Un amigo me sugirió que era un ejemplo de “arte por correo”. Sabiendo que la carta no podía llegarle a Robert Morgan (puesto que tal persona no existe), en realidad el autor de la carta me estaba enviando a mí sus comentarios. Pero esto hubiera implicado una confianza injustificada en el servicio de correos de Estados Unidos, y dudo que alguien que se ha dado el trabajo de encargar en mi nombre etiquetas de dirección y de ponerse a escribir una carta tan arrogante y altisonante pudiera dejar algo al azar. ¿O sí? Quizá los perversos listillos de este mundo creen que todo saldrá siempre como ellos quieren.

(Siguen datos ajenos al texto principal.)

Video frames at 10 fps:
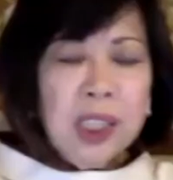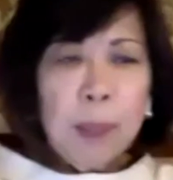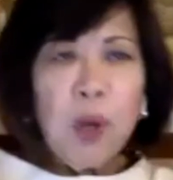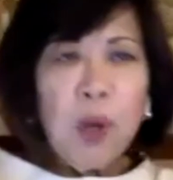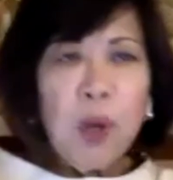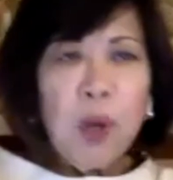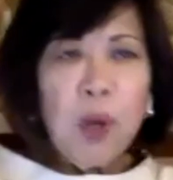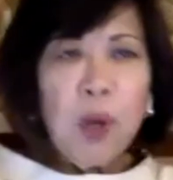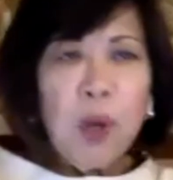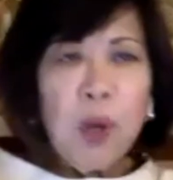process
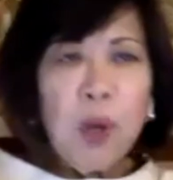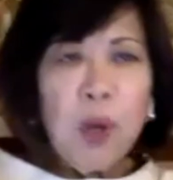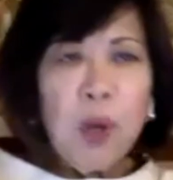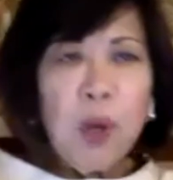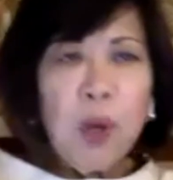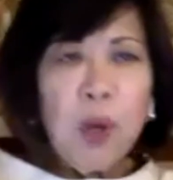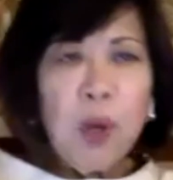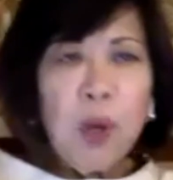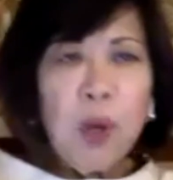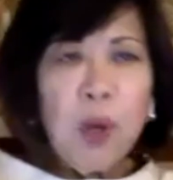of asking for
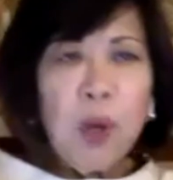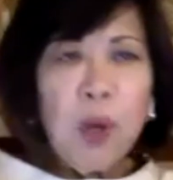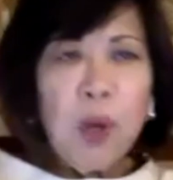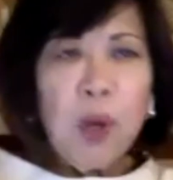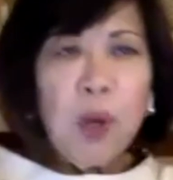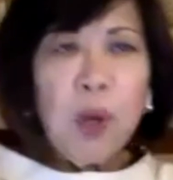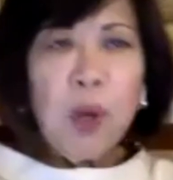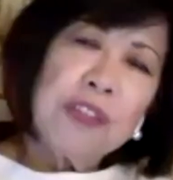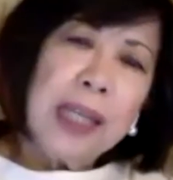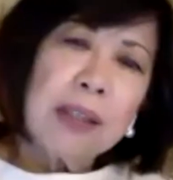a date?
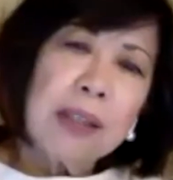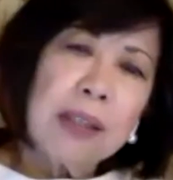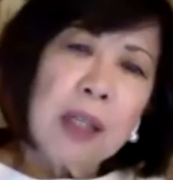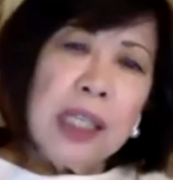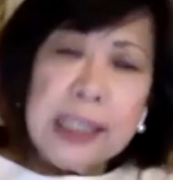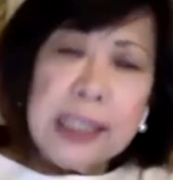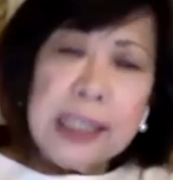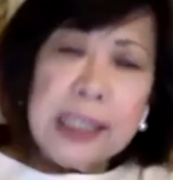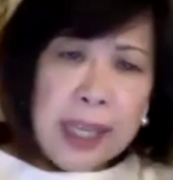Is it the same way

Tengo pocas esperanzas de resolver algún día este pequeño misterio. El bromista ha borrado hábilmente sus huellas, y no ha vuelto a dar señales de vida. Lo que no acabo de entender de mi propia actitud es que nunca he tirado la carta, aunque sigue dándome escalofríos cada vez que la miro. Un hombre sensato la habría tirado a la basura. En vez de eso, por razones que no comprendo, la conservo en mi mesa de trabajo desde hace tres años, y he dejado que se convirtiera en un objeto más, permanente, entre mis plumas, cuadernos y gomas de borrar. Quizá la conservo como un monumento a mi propia locura. Quizá sea el medio de recordarme que no sé nada, que el mundo en el que vivo no dejará nunca de escapárseme.

9

Uno de mis mejores amigos es un poeta francés que se llama C. Hace ya más de veinte años que nos conocemos, y, aunque no nos vemos muy a menudo (él vive en París y yo en Nueva York), seguimos manteniendo una estrecha relación. Es una relación fraternal, como si en una vida anterior hubiéramos sido de verdad hermanos.

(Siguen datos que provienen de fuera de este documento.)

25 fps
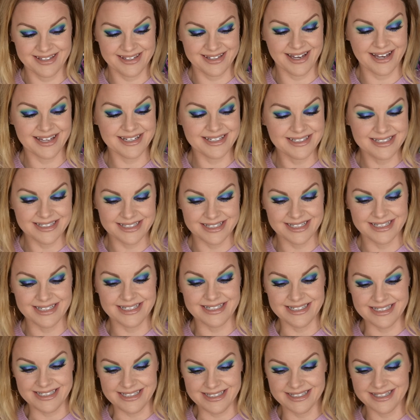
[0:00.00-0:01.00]

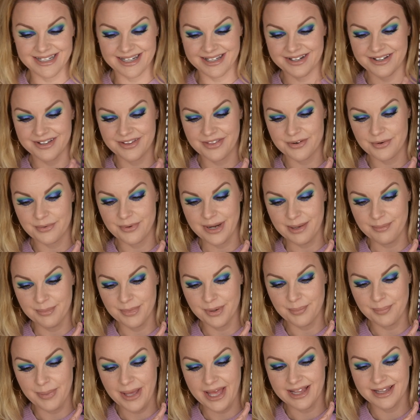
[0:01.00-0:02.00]
didn't need another
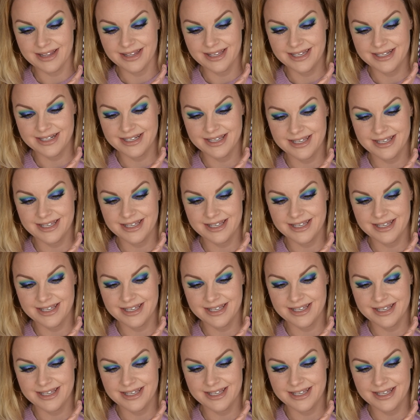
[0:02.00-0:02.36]
rainbow palette.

C. es un hombre muy contradictorio. Se abre al mundo y a la vez se aísla del mundo: es una figura carismática con multitud de amigos en todas partes (legendaria por su amabilidad, su humor y su conversación chispeante), y, sin embargo, ha sido herido por la vida, y le cuesta un auténtico esfuerzo enfrentarse a las tareas sencillas que la mayoría de la gente da por resueltas. Poeta excepcionalmente dotado y pensador de la poesía, C. sufre, sin embargo, frecuentes bloqueos en su trabajo de escritor, rachas patológicas de desconfianza en sí mismo, y, cosa sorprendente (para alguien tan generoso, tan totalmente desprovisto de mezquindad), es capaz de rencores y rencillas interminables, generalmente por una tontería o por algún principio abstracto. Nadie es tan universalmente admirado como C., nadie posee más talento, nadie se erige con mayor facilidad en el centro de atención, y, sin embargo, siempre ha hecho todo lo que ha podido para estar al margen. Desde que se separó de su mujer hace muchos años, ha vivido solo en una serie de pequeños apartamentos de una habitación subsistiendo prácticamente sin dinero con empleos efímeros y esporádicos, publicando poco y rehusando escribir una sola palabra de crítica literaria, aunque lo lea todo y sepa más de poesía contemporánea que ninguna otra persona en Francia. Para los que lo queremos (y somos muchos), C. es a menudo motivo de inquietud. En la medida en que lo respetamos y deseamos su bien, también nos preocupamos por él.